> Task objective: Would you please copy each line of the data in which the string "reading" occurs?

> Supplied material:
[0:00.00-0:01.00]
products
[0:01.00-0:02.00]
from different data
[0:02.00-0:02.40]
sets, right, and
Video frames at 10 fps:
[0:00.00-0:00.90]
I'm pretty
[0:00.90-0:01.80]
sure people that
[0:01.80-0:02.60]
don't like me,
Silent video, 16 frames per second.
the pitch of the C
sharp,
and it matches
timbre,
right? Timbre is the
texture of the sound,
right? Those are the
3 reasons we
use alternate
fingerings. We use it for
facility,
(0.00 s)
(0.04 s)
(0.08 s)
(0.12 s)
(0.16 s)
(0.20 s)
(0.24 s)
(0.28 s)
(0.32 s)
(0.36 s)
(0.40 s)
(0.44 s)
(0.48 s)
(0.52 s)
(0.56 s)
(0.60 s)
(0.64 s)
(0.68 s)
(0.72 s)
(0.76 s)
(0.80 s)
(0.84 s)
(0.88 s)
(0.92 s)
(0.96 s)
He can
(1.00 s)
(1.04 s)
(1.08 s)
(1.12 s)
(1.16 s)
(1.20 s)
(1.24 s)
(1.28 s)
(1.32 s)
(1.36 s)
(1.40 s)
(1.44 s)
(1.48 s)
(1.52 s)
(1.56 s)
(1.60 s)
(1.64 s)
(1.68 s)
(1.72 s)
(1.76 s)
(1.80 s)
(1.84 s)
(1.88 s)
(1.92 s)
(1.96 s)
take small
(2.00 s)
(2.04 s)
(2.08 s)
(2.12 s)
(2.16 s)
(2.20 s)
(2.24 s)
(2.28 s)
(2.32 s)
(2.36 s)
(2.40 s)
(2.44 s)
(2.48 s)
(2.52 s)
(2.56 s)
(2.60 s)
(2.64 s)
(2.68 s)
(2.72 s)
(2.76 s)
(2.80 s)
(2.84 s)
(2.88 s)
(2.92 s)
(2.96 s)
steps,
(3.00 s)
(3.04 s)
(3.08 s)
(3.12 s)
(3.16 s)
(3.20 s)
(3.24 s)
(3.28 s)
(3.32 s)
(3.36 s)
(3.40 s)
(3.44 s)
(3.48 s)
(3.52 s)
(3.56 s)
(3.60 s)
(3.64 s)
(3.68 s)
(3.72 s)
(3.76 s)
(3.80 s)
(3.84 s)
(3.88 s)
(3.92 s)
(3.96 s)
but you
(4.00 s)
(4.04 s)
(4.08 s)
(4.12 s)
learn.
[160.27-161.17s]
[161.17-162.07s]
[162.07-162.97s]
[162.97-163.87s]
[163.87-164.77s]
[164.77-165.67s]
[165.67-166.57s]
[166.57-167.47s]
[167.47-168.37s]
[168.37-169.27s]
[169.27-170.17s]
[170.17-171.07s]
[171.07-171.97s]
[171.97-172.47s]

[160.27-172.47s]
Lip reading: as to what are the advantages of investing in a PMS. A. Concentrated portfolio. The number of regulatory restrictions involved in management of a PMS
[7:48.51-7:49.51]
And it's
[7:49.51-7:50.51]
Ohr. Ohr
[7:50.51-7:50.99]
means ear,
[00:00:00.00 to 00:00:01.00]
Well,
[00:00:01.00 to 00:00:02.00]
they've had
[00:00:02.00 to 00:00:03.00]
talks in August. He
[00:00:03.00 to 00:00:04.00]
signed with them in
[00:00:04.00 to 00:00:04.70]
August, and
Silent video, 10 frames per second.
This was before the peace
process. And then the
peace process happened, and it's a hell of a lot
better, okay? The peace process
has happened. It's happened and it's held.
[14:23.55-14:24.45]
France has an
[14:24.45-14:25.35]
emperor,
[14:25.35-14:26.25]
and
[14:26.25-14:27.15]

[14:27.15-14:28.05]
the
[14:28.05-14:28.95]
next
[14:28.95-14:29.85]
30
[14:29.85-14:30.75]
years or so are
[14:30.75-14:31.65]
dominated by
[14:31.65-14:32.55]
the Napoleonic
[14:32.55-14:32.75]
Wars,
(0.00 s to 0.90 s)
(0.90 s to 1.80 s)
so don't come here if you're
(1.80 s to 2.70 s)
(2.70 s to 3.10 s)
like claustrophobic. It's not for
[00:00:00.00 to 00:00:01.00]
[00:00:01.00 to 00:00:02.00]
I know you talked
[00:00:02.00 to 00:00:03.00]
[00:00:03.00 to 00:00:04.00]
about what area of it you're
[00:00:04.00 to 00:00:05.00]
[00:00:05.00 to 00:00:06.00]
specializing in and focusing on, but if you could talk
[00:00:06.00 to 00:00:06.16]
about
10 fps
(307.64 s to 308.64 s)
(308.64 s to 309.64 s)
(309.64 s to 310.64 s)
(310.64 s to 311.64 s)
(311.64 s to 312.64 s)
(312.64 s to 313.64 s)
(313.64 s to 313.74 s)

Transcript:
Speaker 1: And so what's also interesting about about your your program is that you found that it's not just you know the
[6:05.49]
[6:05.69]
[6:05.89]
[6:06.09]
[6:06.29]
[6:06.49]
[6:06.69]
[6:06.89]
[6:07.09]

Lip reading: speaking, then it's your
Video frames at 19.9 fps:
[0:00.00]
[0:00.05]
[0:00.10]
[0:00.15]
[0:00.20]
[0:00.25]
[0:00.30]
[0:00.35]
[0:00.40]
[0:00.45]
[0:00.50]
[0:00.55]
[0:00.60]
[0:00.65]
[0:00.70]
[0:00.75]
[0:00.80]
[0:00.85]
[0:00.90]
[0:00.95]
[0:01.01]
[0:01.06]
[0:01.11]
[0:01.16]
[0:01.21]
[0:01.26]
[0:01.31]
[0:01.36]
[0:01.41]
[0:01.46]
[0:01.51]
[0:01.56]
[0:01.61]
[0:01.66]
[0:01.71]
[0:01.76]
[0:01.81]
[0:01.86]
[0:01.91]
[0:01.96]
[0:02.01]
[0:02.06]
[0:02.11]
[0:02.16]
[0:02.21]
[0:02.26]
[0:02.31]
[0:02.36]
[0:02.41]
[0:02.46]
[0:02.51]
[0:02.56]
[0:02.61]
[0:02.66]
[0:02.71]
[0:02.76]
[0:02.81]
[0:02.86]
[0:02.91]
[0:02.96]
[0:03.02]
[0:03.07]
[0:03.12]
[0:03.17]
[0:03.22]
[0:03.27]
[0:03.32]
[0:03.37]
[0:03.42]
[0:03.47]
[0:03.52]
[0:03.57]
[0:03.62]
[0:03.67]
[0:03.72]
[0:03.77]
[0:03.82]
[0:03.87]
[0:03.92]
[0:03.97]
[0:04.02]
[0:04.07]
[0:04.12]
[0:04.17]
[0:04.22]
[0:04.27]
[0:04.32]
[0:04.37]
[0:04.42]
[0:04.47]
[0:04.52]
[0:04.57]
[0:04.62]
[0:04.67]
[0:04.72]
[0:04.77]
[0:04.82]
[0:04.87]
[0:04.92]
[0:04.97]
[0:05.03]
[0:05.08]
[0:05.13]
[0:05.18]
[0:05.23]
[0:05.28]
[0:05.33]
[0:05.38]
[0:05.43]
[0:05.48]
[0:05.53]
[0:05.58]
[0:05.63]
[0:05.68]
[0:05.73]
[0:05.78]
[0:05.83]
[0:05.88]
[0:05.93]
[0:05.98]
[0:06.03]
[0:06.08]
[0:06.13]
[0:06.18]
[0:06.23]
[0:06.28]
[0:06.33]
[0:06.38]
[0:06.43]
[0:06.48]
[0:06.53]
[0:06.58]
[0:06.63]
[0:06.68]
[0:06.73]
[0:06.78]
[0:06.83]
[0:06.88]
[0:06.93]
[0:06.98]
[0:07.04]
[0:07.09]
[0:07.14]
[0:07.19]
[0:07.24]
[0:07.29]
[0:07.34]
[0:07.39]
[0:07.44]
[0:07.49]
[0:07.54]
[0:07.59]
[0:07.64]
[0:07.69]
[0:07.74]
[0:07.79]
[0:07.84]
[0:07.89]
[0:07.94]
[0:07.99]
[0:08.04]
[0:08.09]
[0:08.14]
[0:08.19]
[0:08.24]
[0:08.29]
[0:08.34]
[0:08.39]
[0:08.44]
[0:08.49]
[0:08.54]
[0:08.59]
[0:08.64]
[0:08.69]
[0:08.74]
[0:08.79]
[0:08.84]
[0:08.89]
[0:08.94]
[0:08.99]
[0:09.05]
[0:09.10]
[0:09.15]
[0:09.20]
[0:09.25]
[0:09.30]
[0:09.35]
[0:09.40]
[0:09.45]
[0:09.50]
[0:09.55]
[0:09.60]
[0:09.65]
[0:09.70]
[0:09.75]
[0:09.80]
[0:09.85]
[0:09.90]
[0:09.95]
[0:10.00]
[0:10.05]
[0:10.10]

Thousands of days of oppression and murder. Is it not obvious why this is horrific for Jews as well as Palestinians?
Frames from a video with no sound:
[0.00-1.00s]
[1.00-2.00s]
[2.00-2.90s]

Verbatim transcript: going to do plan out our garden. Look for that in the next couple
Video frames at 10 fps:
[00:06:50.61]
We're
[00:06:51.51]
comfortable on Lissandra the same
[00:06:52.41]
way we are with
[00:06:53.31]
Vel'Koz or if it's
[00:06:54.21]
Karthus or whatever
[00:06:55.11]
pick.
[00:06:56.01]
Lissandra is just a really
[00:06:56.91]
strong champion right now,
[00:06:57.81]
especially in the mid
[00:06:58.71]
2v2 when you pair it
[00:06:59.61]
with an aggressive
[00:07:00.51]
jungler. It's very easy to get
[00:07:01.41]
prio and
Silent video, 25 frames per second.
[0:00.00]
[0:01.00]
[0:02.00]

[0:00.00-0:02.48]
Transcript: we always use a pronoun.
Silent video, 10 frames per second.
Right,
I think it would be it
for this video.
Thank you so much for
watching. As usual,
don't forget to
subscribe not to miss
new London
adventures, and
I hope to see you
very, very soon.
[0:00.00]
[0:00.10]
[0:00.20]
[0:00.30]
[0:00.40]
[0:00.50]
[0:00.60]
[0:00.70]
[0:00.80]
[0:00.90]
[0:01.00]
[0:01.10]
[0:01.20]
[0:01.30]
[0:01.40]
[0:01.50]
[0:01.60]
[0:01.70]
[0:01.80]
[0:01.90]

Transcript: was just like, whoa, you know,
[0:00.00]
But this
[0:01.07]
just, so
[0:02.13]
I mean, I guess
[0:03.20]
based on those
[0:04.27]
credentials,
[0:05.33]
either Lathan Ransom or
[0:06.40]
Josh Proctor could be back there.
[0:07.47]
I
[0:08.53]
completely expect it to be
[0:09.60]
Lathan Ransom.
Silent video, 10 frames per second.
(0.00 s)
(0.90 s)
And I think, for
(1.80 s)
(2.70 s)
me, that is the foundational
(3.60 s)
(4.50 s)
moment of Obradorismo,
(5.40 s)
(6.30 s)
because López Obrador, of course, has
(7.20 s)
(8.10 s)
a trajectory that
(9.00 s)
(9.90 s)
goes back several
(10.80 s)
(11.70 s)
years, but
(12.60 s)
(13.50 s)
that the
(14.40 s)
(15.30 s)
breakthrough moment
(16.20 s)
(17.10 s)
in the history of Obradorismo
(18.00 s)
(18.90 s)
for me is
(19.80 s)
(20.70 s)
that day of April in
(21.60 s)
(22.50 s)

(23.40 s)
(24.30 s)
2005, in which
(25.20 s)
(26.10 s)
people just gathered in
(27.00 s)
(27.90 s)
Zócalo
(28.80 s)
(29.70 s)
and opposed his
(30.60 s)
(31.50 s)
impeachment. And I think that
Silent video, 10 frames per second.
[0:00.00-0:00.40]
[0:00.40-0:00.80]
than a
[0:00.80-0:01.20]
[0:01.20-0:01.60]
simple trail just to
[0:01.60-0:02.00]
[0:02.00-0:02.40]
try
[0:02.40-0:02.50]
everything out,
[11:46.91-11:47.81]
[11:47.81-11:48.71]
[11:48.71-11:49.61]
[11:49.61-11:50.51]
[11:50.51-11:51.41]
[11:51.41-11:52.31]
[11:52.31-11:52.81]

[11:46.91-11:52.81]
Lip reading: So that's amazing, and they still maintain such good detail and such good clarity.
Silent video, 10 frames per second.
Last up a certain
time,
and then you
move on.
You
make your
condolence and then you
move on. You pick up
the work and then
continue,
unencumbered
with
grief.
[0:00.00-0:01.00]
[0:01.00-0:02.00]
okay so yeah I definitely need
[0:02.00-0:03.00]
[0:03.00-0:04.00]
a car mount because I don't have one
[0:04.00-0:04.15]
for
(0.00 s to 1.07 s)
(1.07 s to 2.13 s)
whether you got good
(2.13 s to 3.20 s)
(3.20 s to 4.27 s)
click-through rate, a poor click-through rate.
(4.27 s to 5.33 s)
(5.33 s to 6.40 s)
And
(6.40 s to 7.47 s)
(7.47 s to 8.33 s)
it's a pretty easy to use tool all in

> Response below:
Lip reading: as to what are the advantages of investing in a PMS. A. Concentrated portfolio. The number of regulatory restrictions involved in management of a PMS
Lip reading: speaking, then it's your
Lip reading: So that's amazing, and they still maintain such good detail and such good clarity.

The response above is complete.